Figure 1.
Murine-specific Fas antibody treatment promotes human liver reconstitution in A2/NSG-hu HSC/Hep mice.
A–B: Anti-mouse Fas (mFas) antibody enhances human hepatocyte repopulation in A2/NSG immunodeficient mice transplanted with human HSC and liver progenitor cells. Littermate A2/NSG mice transplanted with human CD34+ HSC and hepatocyte progenitors (HSC/Hep) were treated with vehicle or mFas activating antibody and sacrifice at 3 months post transplantation. (A) Liver sections from vehicle (PBS) or Fas antibody treated humanized mice were stained with anti-human HepPar1 monoclonal antibody. (B) % Hep Par1+ cells per total liver cells for each mouse was quantified using 5 different fields and summarized. *, p<0.05. (C) Elevated human serum albumin levels in Jo2 (mFas Ab) treated A2/NSG-hu HSC/Hep mice compared to pre-Jo2 (mFas Ab) treatment (n = 35, 3 cohorts). (D) Comparative analysis of human immune reconstitution (hCD45%) in A2/NSG/Fas-hu HSC/Hep mice and A2/NSG-hu HSC mice (n = 40, 3 cohorts). (E) Human immune reconstitution of liver and lymphoid tissue (spleen) in A2/NSG/Fas-hu HSC/Hep mice. Total leukocytes from indicated tissues were stained with human (hCD45+) and murine (mCD45+) leukocyte antibody plus dead cell marker (Y7).
Figure 2.
Persistent HBV infection in A2/NSG/Fas-hu HSC/Hep mice.
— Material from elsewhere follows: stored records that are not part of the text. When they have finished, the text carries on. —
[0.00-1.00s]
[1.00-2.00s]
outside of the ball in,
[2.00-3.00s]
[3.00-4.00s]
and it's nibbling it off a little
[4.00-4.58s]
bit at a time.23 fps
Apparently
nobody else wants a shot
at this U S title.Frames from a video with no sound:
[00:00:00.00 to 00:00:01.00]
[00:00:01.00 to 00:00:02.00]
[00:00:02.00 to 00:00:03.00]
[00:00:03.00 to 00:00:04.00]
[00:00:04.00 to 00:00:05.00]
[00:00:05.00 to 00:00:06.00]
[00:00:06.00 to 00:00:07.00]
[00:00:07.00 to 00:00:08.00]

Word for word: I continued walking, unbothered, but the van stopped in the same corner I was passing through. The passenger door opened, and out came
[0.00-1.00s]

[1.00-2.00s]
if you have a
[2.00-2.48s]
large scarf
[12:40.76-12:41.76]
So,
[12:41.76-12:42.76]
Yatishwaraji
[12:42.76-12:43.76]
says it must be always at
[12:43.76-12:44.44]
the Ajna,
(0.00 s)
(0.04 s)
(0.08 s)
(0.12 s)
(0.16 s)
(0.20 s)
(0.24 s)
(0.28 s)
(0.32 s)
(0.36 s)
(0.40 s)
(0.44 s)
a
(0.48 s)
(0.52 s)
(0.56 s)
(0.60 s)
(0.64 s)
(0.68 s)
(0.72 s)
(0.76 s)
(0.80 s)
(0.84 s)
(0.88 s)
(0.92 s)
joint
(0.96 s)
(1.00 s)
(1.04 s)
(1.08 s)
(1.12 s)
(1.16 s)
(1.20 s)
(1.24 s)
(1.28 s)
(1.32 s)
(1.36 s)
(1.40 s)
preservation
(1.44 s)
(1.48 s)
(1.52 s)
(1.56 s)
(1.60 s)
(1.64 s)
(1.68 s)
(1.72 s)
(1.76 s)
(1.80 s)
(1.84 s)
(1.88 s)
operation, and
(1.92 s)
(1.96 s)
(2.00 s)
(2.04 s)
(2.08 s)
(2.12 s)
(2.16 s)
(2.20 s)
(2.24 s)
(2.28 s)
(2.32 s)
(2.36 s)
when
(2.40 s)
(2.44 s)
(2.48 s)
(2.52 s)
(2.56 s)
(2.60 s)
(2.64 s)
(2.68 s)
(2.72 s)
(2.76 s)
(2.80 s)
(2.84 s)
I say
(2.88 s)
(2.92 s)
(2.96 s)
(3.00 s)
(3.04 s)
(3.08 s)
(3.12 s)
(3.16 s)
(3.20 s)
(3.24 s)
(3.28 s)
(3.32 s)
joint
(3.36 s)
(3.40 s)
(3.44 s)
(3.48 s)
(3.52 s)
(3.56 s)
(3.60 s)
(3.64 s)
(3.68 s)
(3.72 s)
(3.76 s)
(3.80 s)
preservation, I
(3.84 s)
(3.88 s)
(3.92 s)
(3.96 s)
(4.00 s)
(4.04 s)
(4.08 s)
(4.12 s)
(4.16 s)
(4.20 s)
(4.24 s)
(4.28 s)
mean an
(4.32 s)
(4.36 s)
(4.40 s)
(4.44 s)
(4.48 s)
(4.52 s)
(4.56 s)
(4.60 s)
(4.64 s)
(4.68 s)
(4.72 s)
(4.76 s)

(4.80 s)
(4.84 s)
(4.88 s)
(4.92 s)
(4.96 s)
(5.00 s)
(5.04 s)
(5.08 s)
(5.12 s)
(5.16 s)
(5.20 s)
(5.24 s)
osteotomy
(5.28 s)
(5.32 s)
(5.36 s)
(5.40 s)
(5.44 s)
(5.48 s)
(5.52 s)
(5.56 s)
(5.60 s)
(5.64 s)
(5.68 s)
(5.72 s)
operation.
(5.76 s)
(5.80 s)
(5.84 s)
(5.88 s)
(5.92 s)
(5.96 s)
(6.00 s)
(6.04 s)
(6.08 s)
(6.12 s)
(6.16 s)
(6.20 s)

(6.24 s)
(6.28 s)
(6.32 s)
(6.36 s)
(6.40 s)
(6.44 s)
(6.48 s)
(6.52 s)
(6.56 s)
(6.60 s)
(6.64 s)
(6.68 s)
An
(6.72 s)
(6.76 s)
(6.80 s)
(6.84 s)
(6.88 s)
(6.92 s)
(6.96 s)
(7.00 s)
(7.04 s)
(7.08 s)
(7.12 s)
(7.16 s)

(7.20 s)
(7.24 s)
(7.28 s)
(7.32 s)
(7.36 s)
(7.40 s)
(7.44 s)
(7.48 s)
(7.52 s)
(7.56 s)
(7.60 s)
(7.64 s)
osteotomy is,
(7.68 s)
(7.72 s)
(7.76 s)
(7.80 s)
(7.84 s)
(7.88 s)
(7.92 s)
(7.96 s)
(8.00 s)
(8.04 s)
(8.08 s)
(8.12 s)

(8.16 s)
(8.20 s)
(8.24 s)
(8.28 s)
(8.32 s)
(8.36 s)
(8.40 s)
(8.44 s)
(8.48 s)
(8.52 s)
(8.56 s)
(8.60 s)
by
(A) A2/NSG/Fas-hu mice or non-humanized mice were inoculated with PBS or HBV (1×10e3, 10e5 or 10e7 GE/mouse). Blood samples were collected at various times after infection. HBV genomic DNA was examined in sera from humanized mice infected with HBV at indicated titration dose and time points. (B) A2/NSG/Fas-hu mice or non-humanized mice were inoculated with PBS or HBV (1×10e6 GE/mouse). Blood samples were collected at various times after infection and HBs antigen in sera was measured by ELISA. (C) HBV genomic DNA was detected in sera from HBV-infected humanized mice at termination time points (14–16 wpi). †: Unable to bleed animal at later time points. (D) Liver samples were collected at termination time points (12–16 wpi). HBV core and surface antigens were detected in livers of HBV inoculated humanized mice and not in control groups.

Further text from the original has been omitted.